SOURCE MATERIAL =>
:::

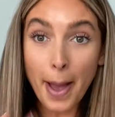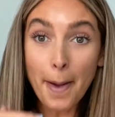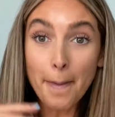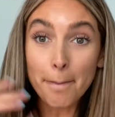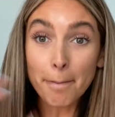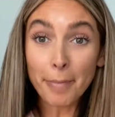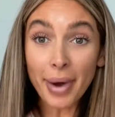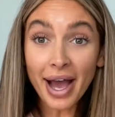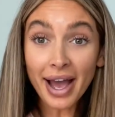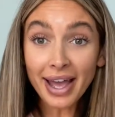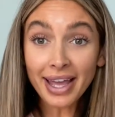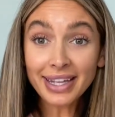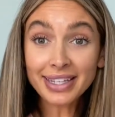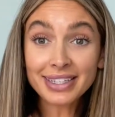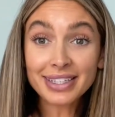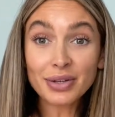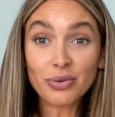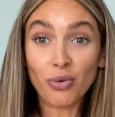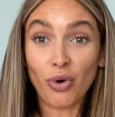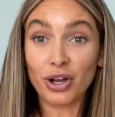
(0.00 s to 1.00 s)

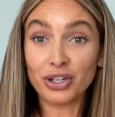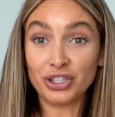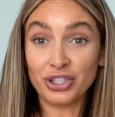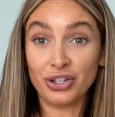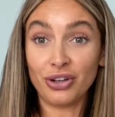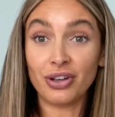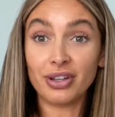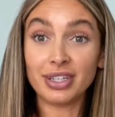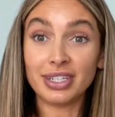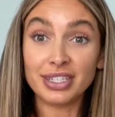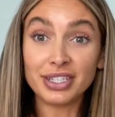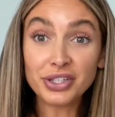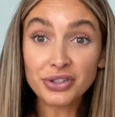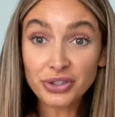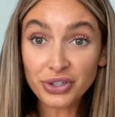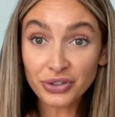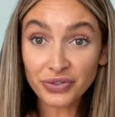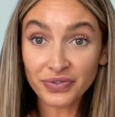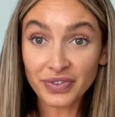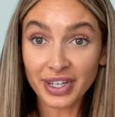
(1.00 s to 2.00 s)
But watching all these
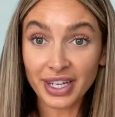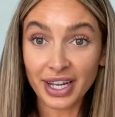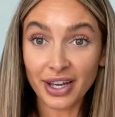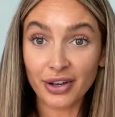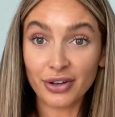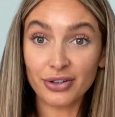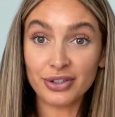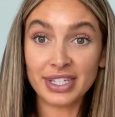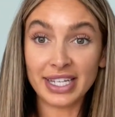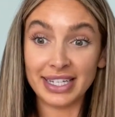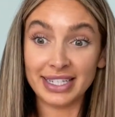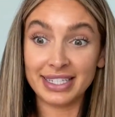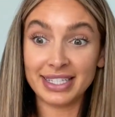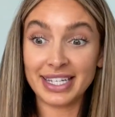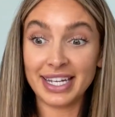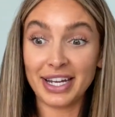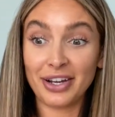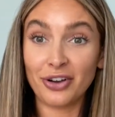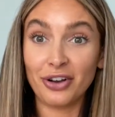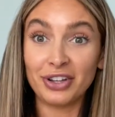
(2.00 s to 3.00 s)
YouTube videos and
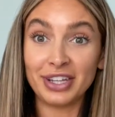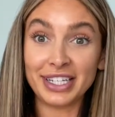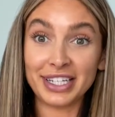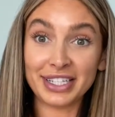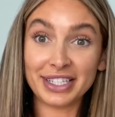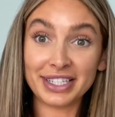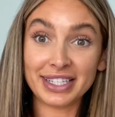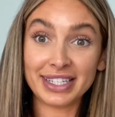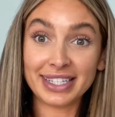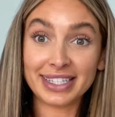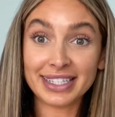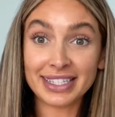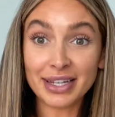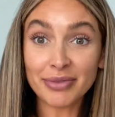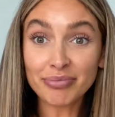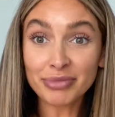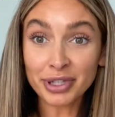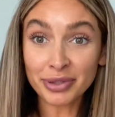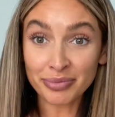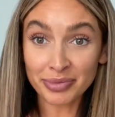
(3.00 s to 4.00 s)
seeing all these
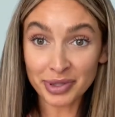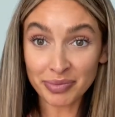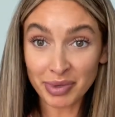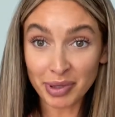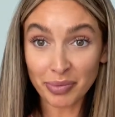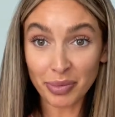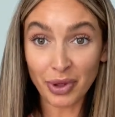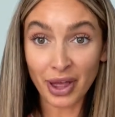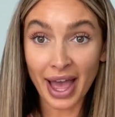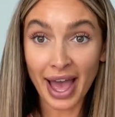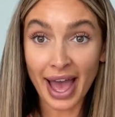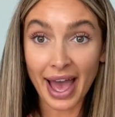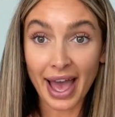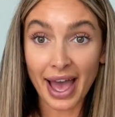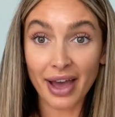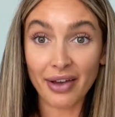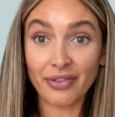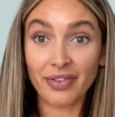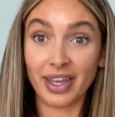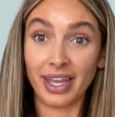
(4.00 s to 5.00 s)
symptoms people
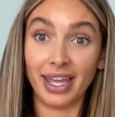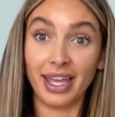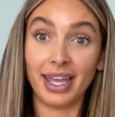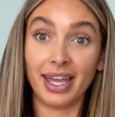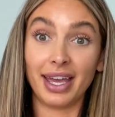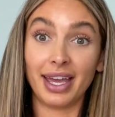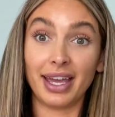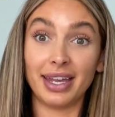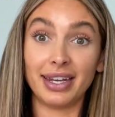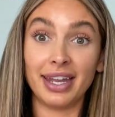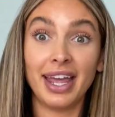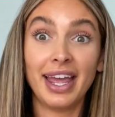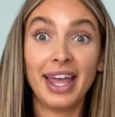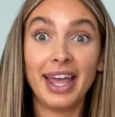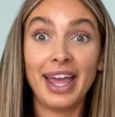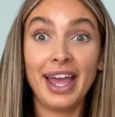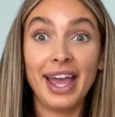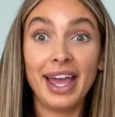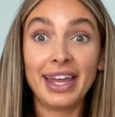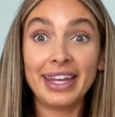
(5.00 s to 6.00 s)
have and
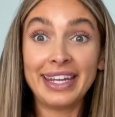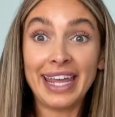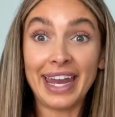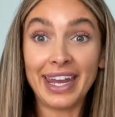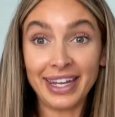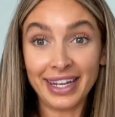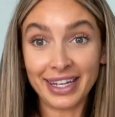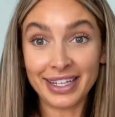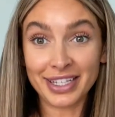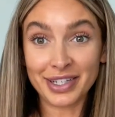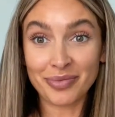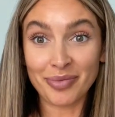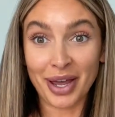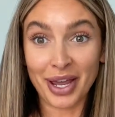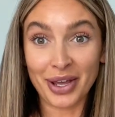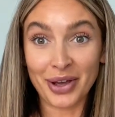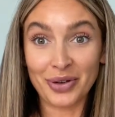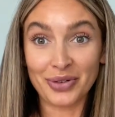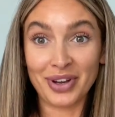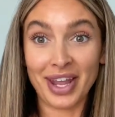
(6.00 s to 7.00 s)
getting into
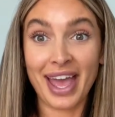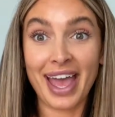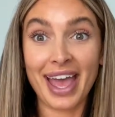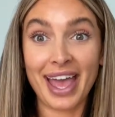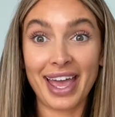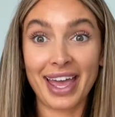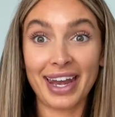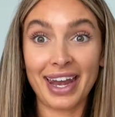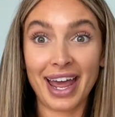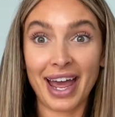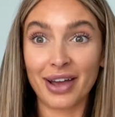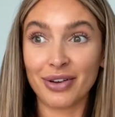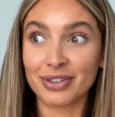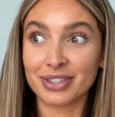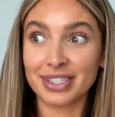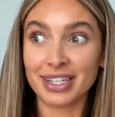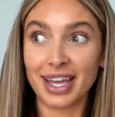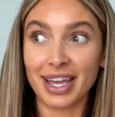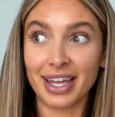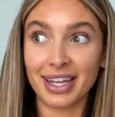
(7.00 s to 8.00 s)
my own head, I
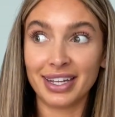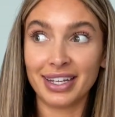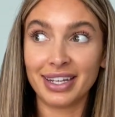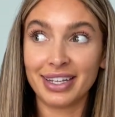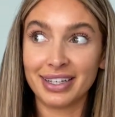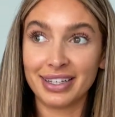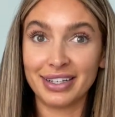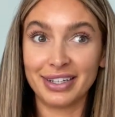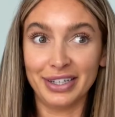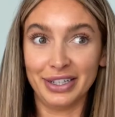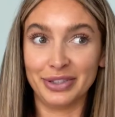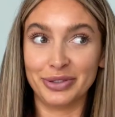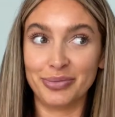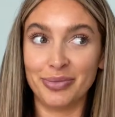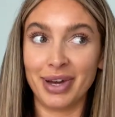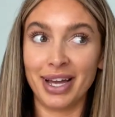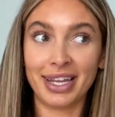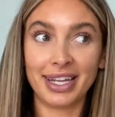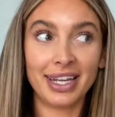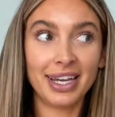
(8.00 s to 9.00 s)
was like, oh
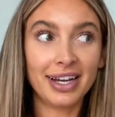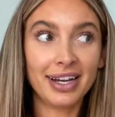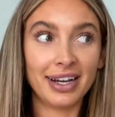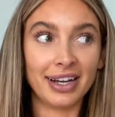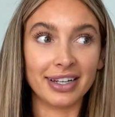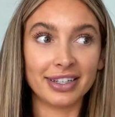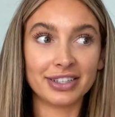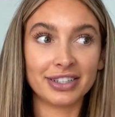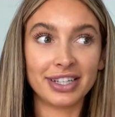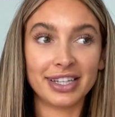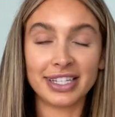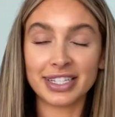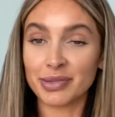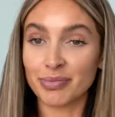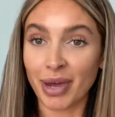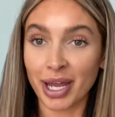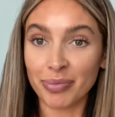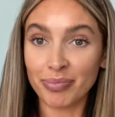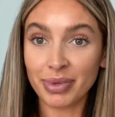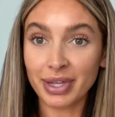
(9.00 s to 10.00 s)
my gosh, this
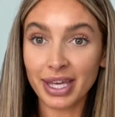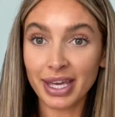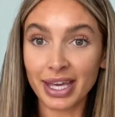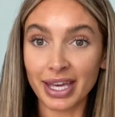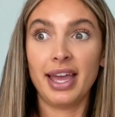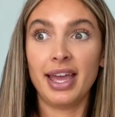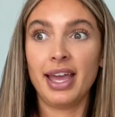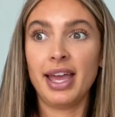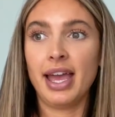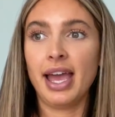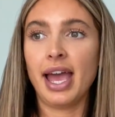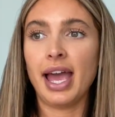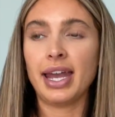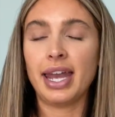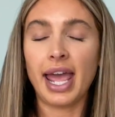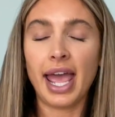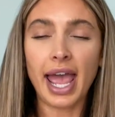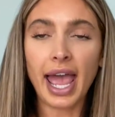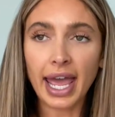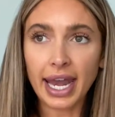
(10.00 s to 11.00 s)
might be it. Had
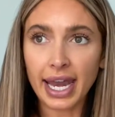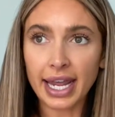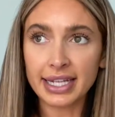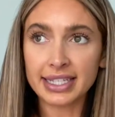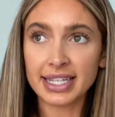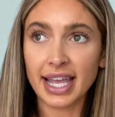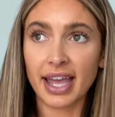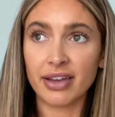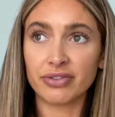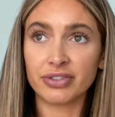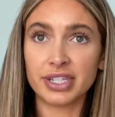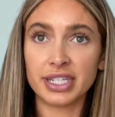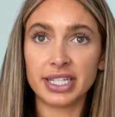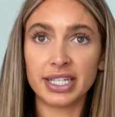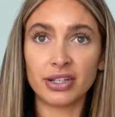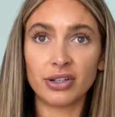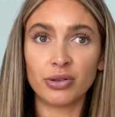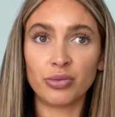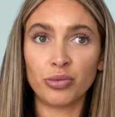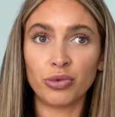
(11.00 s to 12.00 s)
headaches every
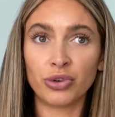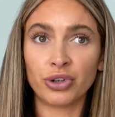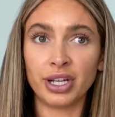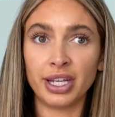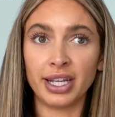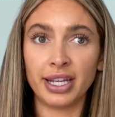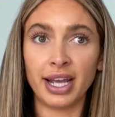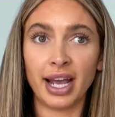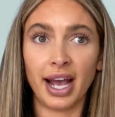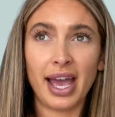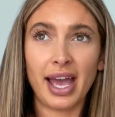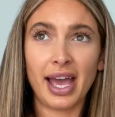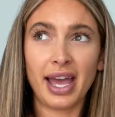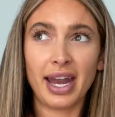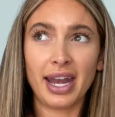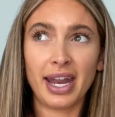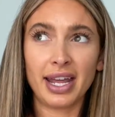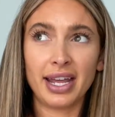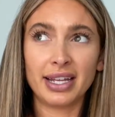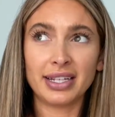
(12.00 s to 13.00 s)
single morning. I
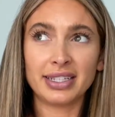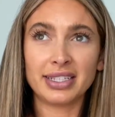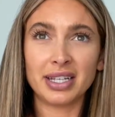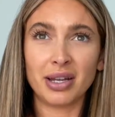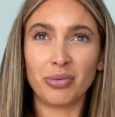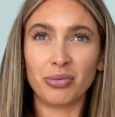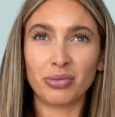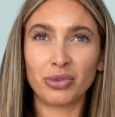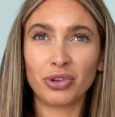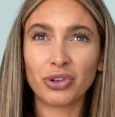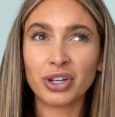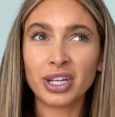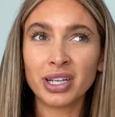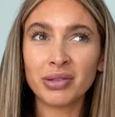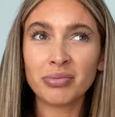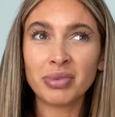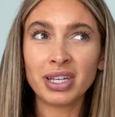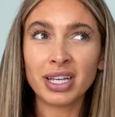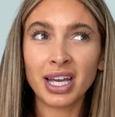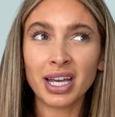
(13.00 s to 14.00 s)
had some
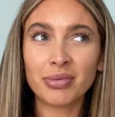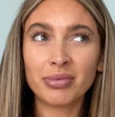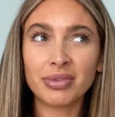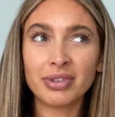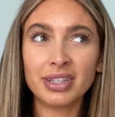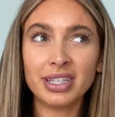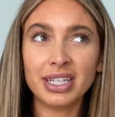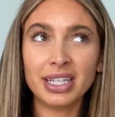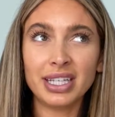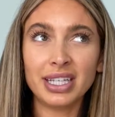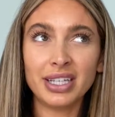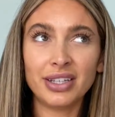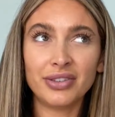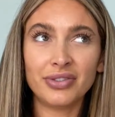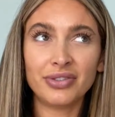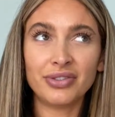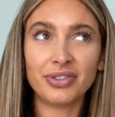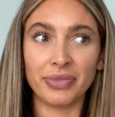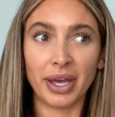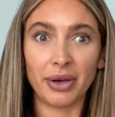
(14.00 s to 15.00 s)
cramping, I
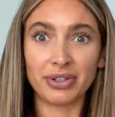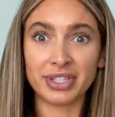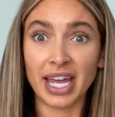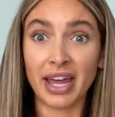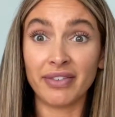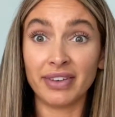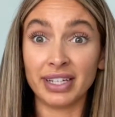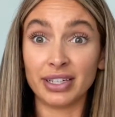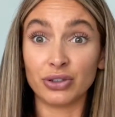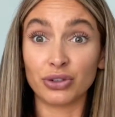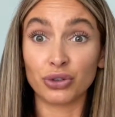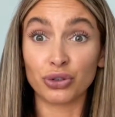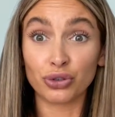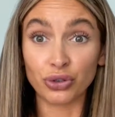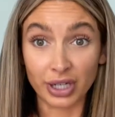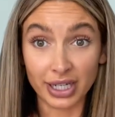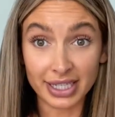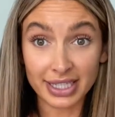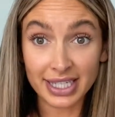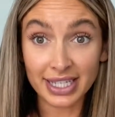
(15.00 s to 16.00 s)
believe. I was having
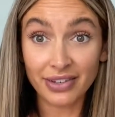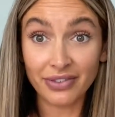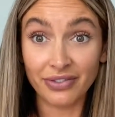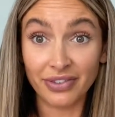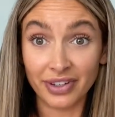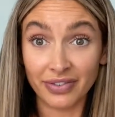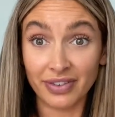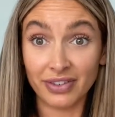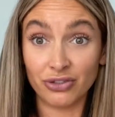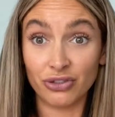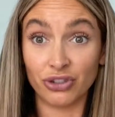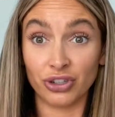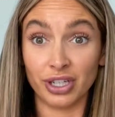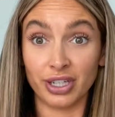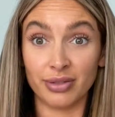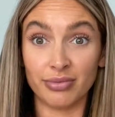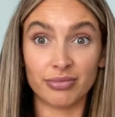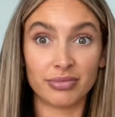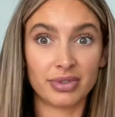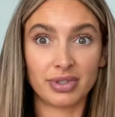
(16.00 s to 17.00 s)
crazy vivid
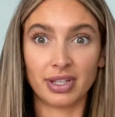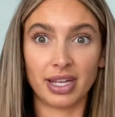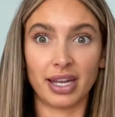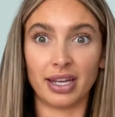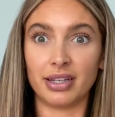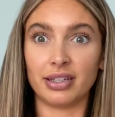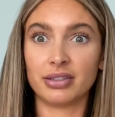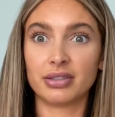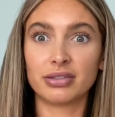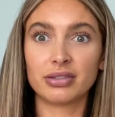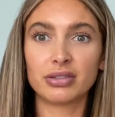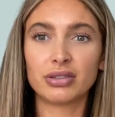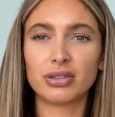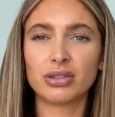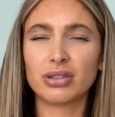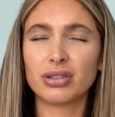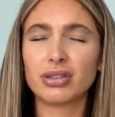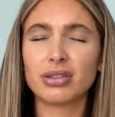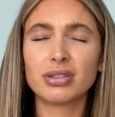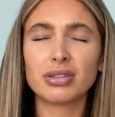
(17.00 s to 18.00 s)
dreams, like
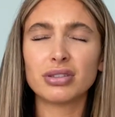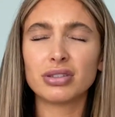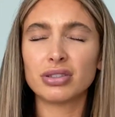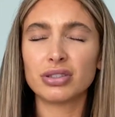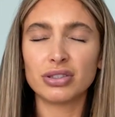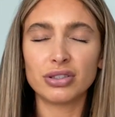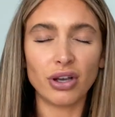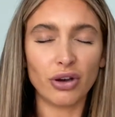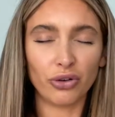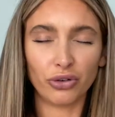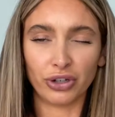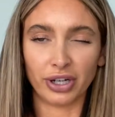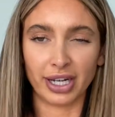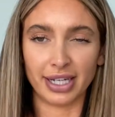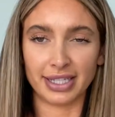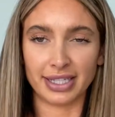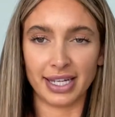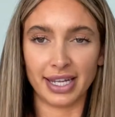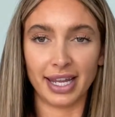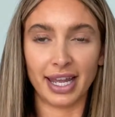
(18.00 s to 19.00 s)
so
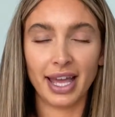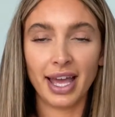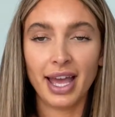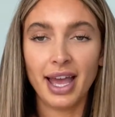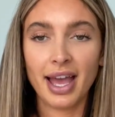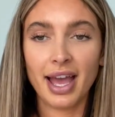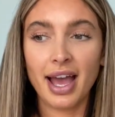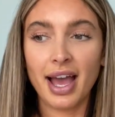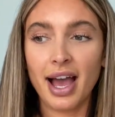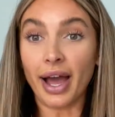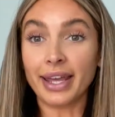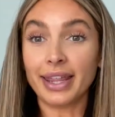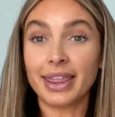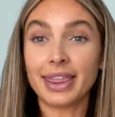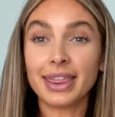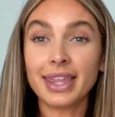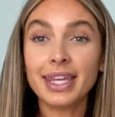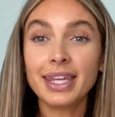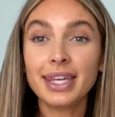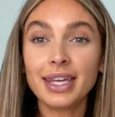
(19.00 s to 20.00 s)
crazy. I
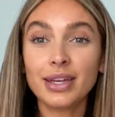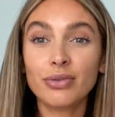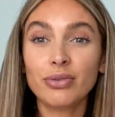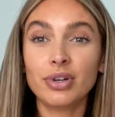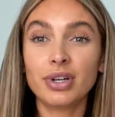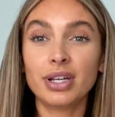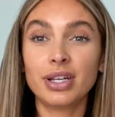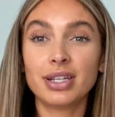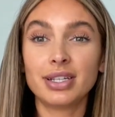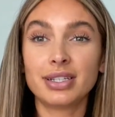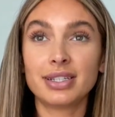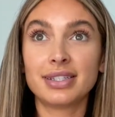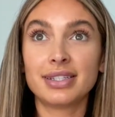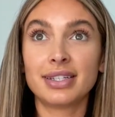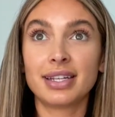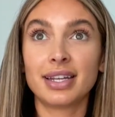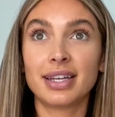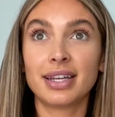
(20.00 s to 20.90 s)
think it was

:::

WHAT NEEDS TO BE DONE => Please write the data out again exactly, but do not carry over the pictures.

REPLY TO THE EXERCISE =>
(0.00 s to 1.00 s)

(1.00 s to 2.00 s)
But watching all these
(2.00 s to 3.00 s)
YouTube videos and
(3.00 s to 4.00 s)
seeing all these
(4.00 s to 5.00 s)
symptoms people
(5.00 s to 6.00 s)
have and
(6.00 s to 7.00 s)
getting into
(7.00 s to 8.00 s)
my own head, I
(8.00 s to 9.00 s)
was like, oh
(9.00 s to 10.00 s)
my gosh, this
(10.00 s to 11.00 s)
might be it. Had
(11.00 s to 12.00 s)
headaches every
(12.00 s to 13.00 s)
single morning. I
(13.00 s to 14.00 s)
had some
(14.00 s to 15.00 s)
cramping, I
(15.00 s to 16.00 s)
believe. I was having
(16.00 s to 17.00 s)
crazy vivid
(17.00 s to 18.00 s)
dreams, like
(18.00 s to 19.00 s)
so
(19.00 s to 20.00 s)
crazy. I
(20.00 s to 20.90 s)
think it was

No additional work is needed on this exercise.